Harley-Davidson 1942 WLA 750cc 2 cyl sv Frame # 42WLA64190 Engine # 42WLA64190
Harley-Davidson began producing the WLA and WLC (for the Canadian Army) in small numbers during the early Forties, as part of a general military expansion.
The later entry of the United States into World War II saw significantly increased production, with over 90,000 being produced during the war (along with spare parts the equivalent of many more) and would also supply smaller numbers to the UK, South Africa, and other allies, as well as filling orders for different models from the Navy and Marine Corps.
Many WLAs would be shipped to allies under the Lend-Lease program.
The largest recipient was the Soviet Union, which was sold over 30,000 WLAs.
Production of the WLA would cease after the war, but would be revived for the Korean War during the years 1949 to 1952.

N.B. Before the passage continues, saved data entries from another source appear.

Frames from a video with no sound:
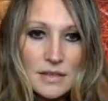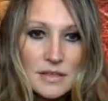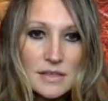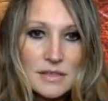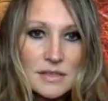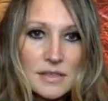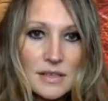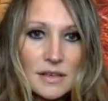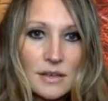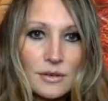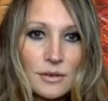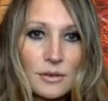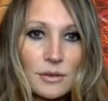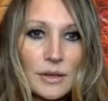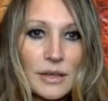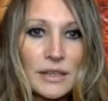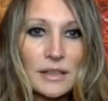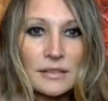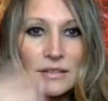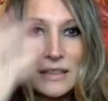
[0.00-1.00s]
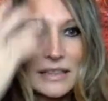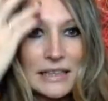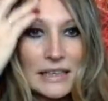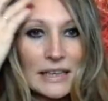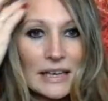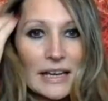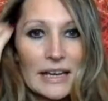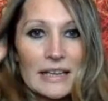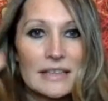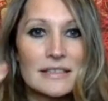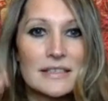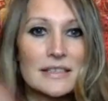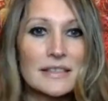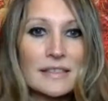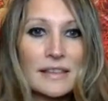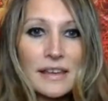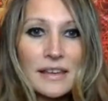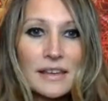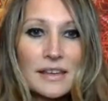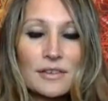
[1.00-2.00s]
So yes,
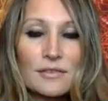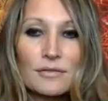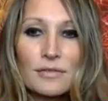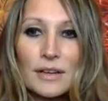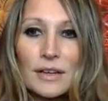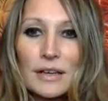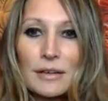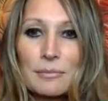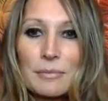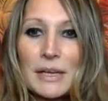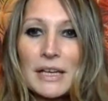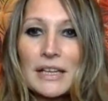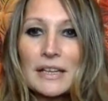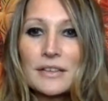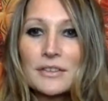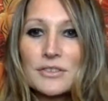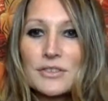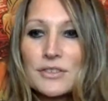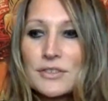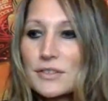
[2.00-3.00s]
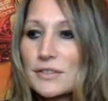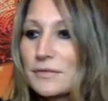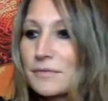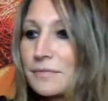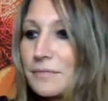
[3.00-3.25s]
thank you very much.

Most WLAs in western hands after the war would be sold as surplus and “civilianized”; the many motorcycles available at very low cost would lead to the rise of the chopper and other modified motorcycle styles, as well as the surrounding biker culture.

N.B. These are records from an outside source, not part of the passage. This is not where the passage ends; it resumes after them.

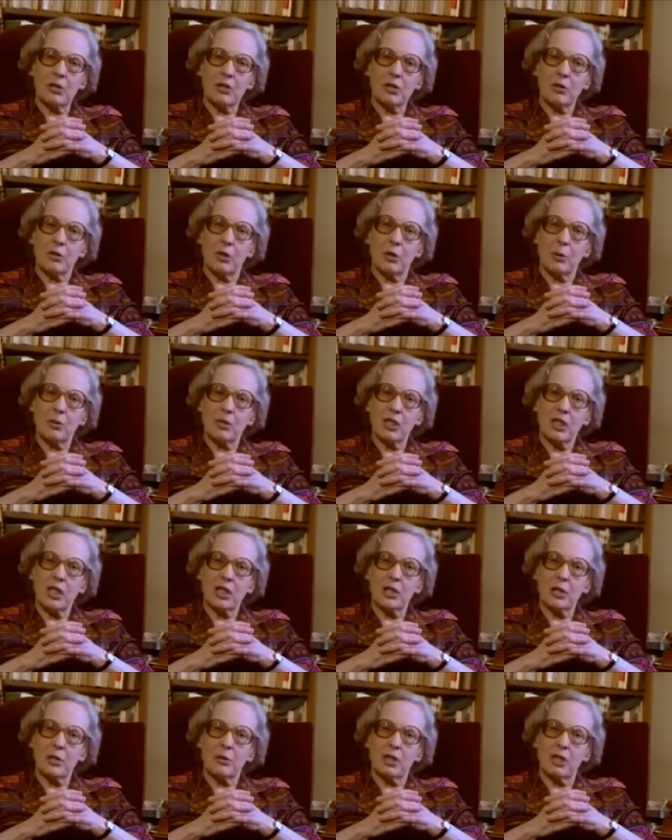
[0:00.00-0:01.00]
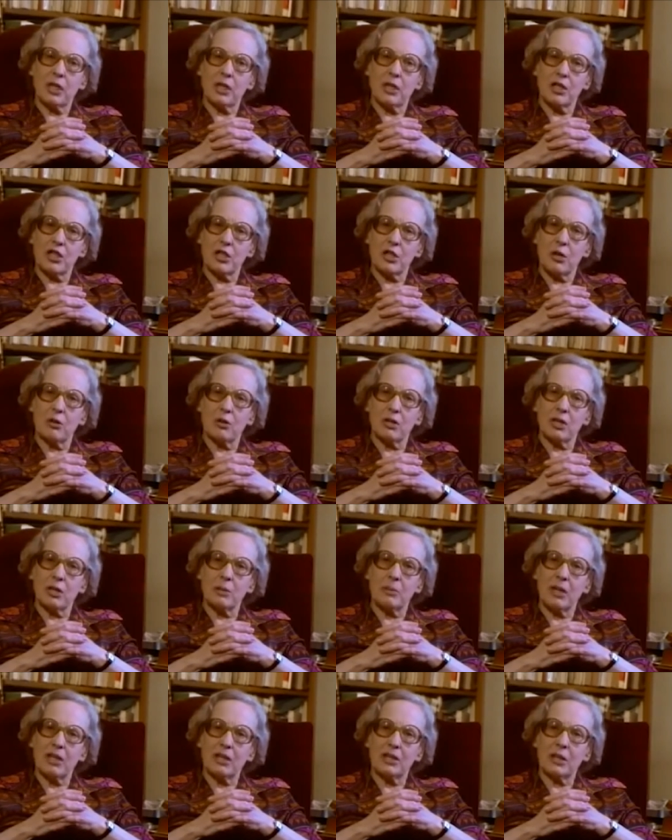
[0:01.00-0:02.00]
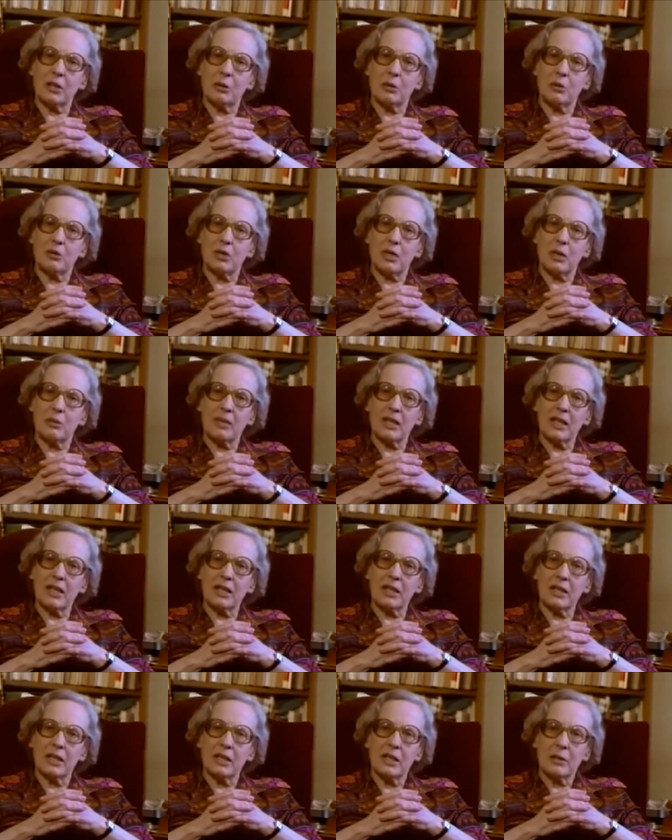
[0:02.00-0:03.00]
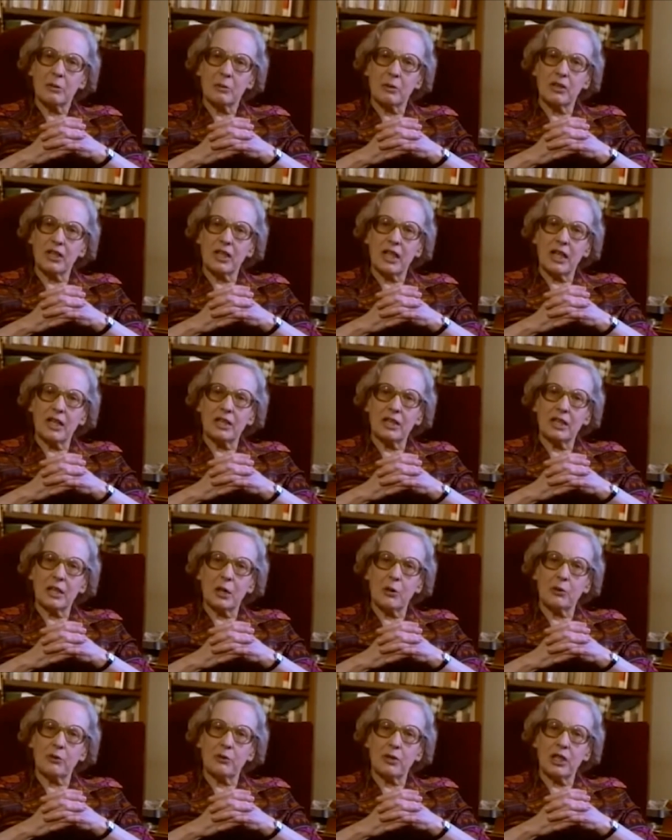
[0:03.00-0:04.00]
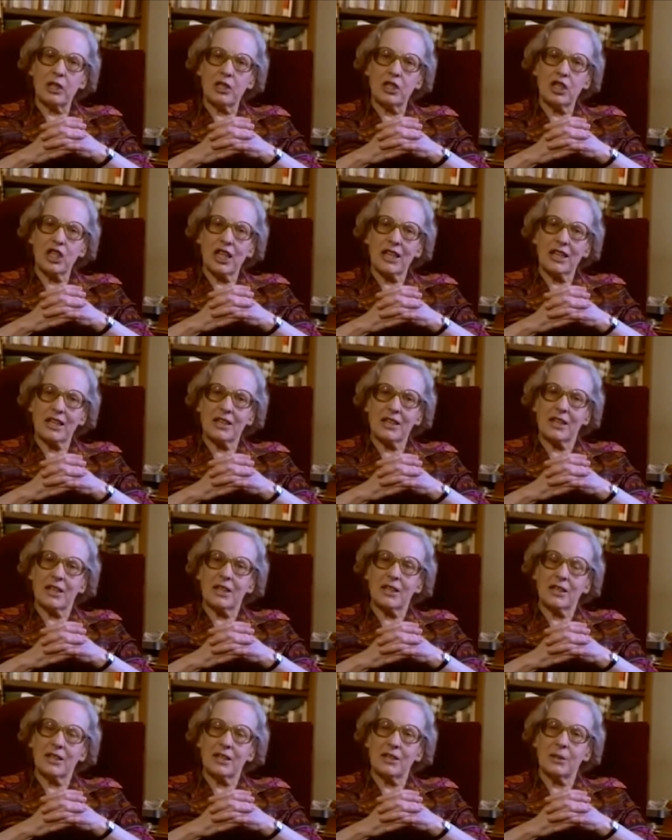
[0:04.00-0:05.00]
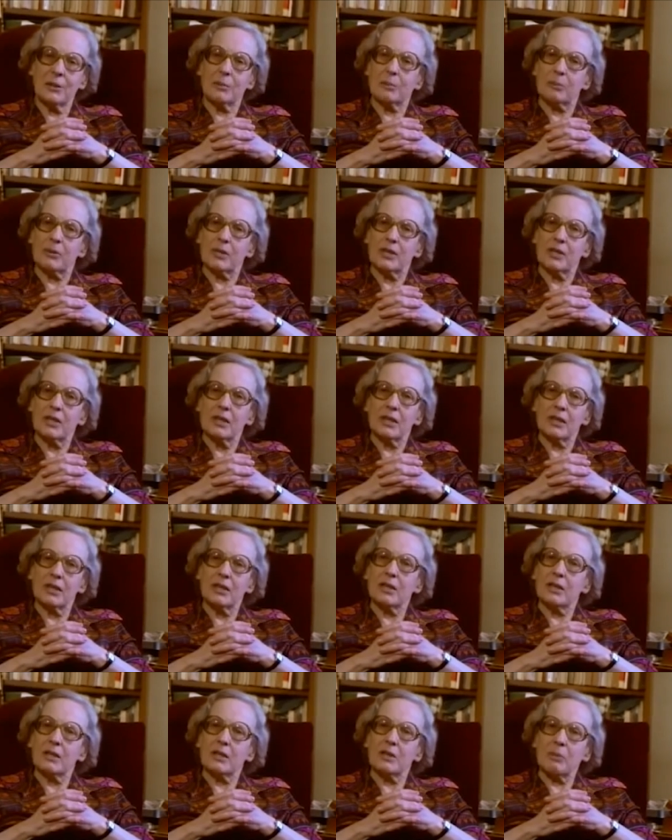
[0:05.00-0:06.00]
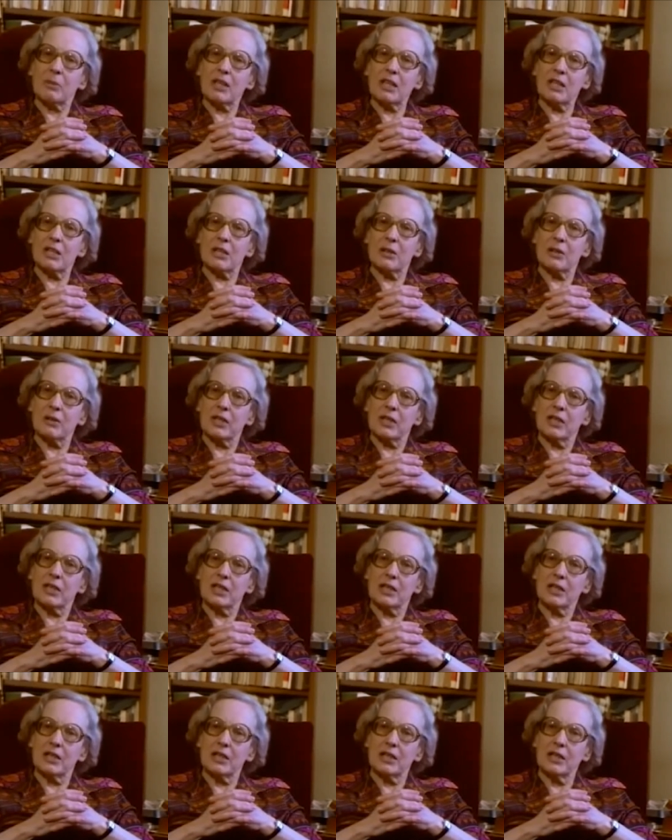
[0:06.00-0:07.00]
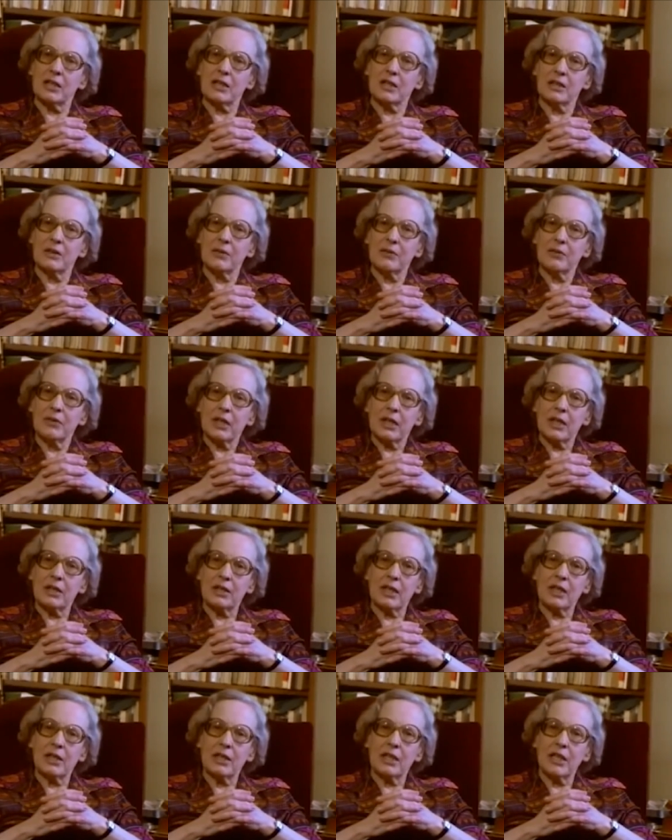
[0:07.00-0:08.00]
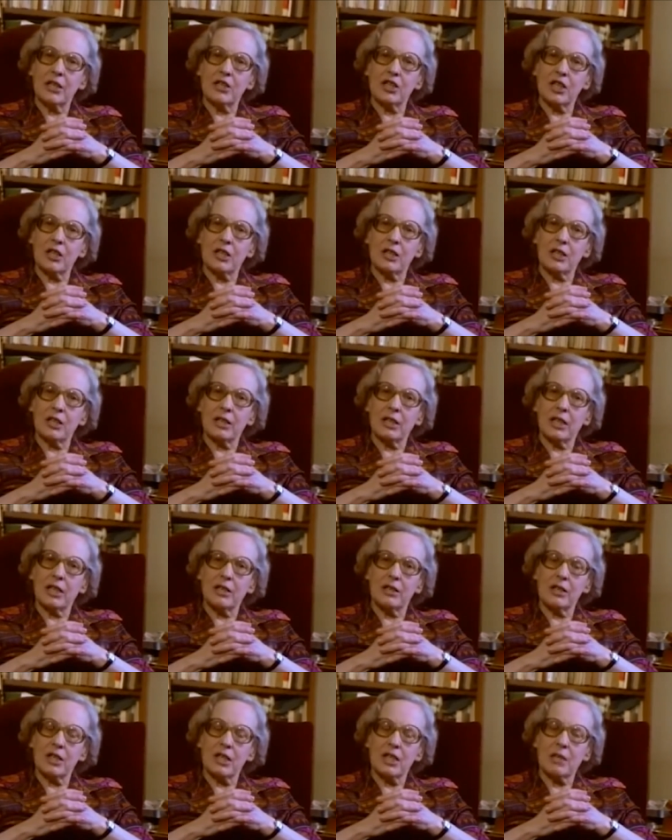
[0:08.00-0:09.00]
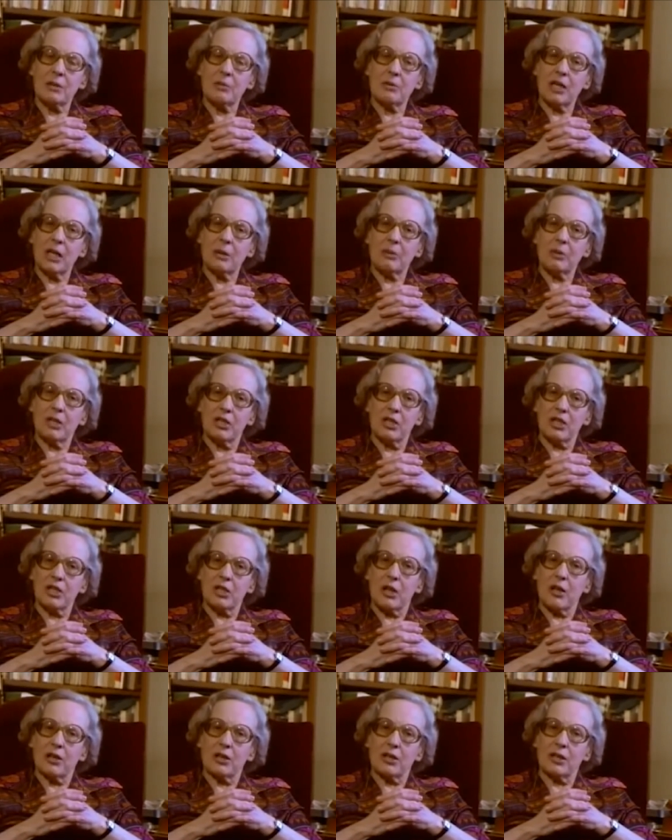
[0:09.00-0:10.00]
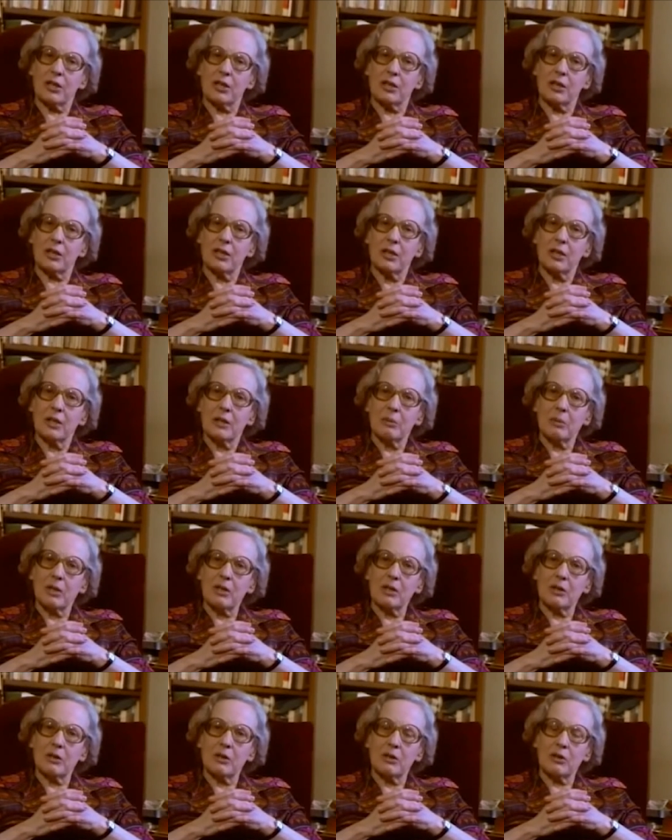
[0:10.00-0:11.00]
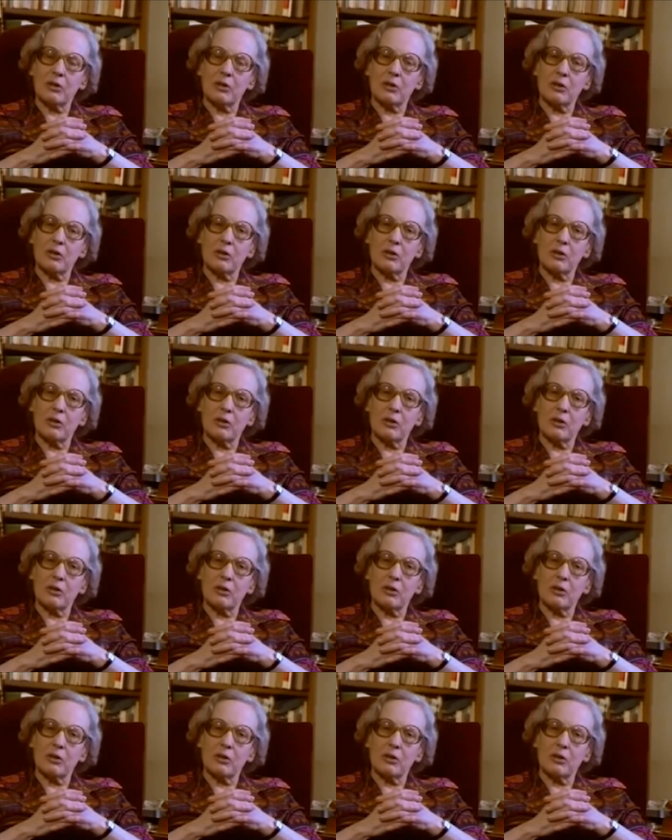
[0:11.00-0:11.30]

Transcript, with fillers: also homosexually assaulted by the older men with the idea of injecting them uh, masculinity. And then they are generally at the same time instructed by, uh,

The US Army would use motorcycles for police and escort work, courier duties, and some scouting, as well as limited use to transport radio and radio suppression equipment.
Allied motorcycles were almost never used as combat vehicles or for troop mobility.

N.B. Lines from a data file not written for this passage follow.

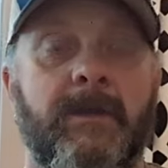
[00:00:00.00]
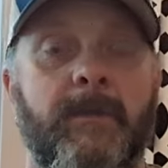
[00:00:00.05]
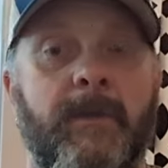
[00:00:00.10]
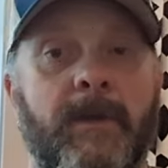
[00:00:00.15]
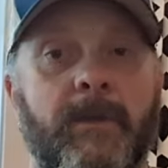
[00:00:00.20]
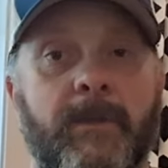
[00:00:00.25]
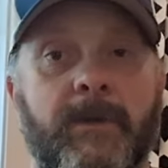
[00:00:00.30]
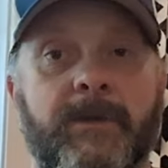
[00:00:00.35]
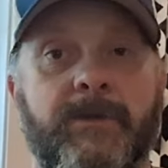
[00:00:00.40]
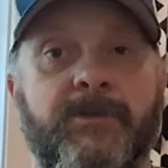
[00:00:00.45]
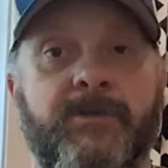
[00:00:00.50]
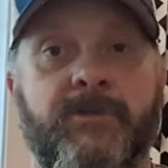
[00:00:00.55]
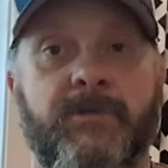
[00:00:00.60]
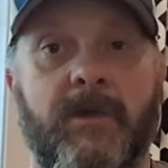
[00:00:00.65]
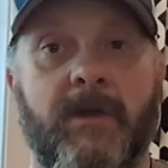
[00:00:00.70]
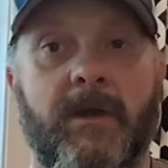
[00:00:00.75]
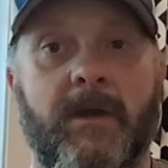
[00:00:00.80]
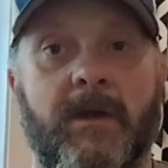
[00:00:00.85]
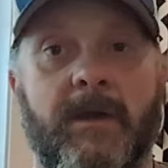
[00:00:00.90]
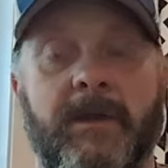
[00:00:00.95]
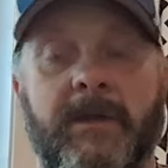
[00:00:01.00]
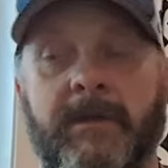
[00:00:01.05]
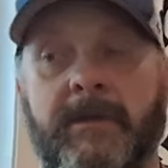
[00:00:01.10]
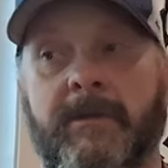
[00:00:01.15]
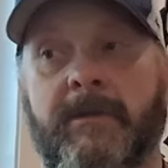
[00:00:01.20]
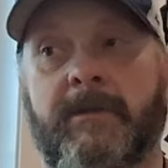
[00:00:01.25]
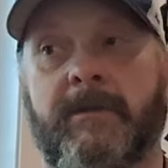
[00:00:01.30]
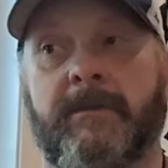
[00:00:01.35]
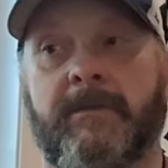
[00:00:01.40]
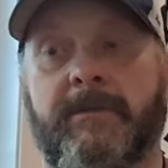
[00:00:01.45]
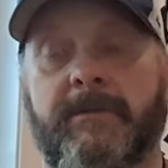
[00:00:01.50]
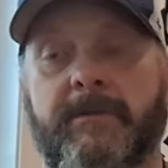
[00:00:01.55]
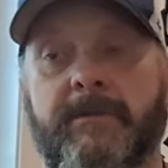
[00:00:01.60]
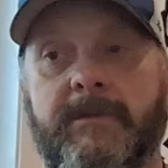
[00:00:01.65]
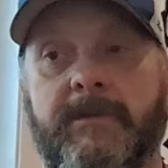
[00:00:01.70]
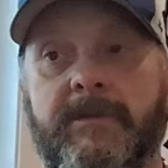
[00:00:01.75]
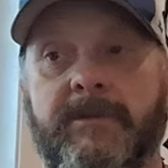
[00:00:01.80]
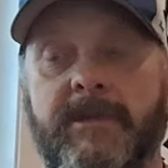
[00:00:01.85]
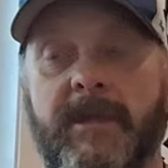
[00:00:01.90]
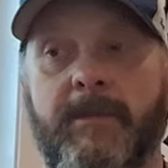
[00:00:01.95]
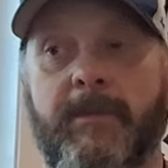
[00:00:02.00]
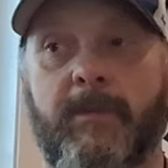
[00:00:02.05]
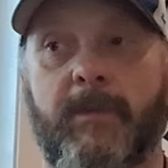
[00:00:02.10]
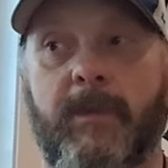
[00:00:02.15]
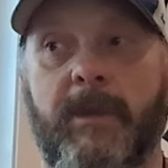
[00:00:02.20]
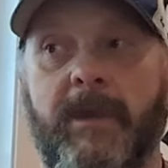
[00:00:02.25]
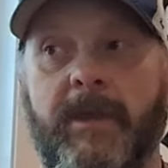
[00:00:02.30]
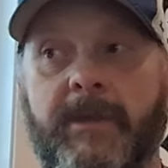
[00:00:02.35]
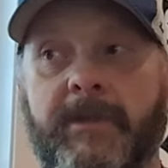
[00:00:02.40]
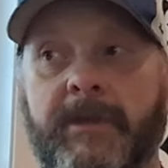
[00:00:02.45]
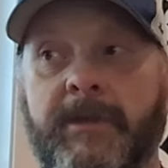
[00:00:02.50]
you might want to try to step away.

Nevertheless, the WLA acquired the nickname “Liberator”, since it was seen ridden by soldiers liberating occupied Europe.
The engine of the WLA is a 45 cubic-inch or 750cc side-valve design, which is reliable though not particularly efficient
however was popular in applications needing reliability more than power.
The engine develops around 24HP and the transmission is a hand-change 3-speed and foot operated clutch.
All standard WLA engines were medium-compression.
In modern terms, the WLA’s compression ratio of 5:1 is very low.
Due to this low compression, a WLA will run on 74 octane gasoline, necessary due to the poor quality of refining at the time, although fuel technology would improve rapidly during the war.
The WLA also features springer front suspension. Harley-Davidson would not adopt telescopic front forks until after the war.
The rear wheel had no suspension, giving this type of motorcycle the nickname “hard tail”.
This civilianized WLA is a very well presented Harley-Davidson.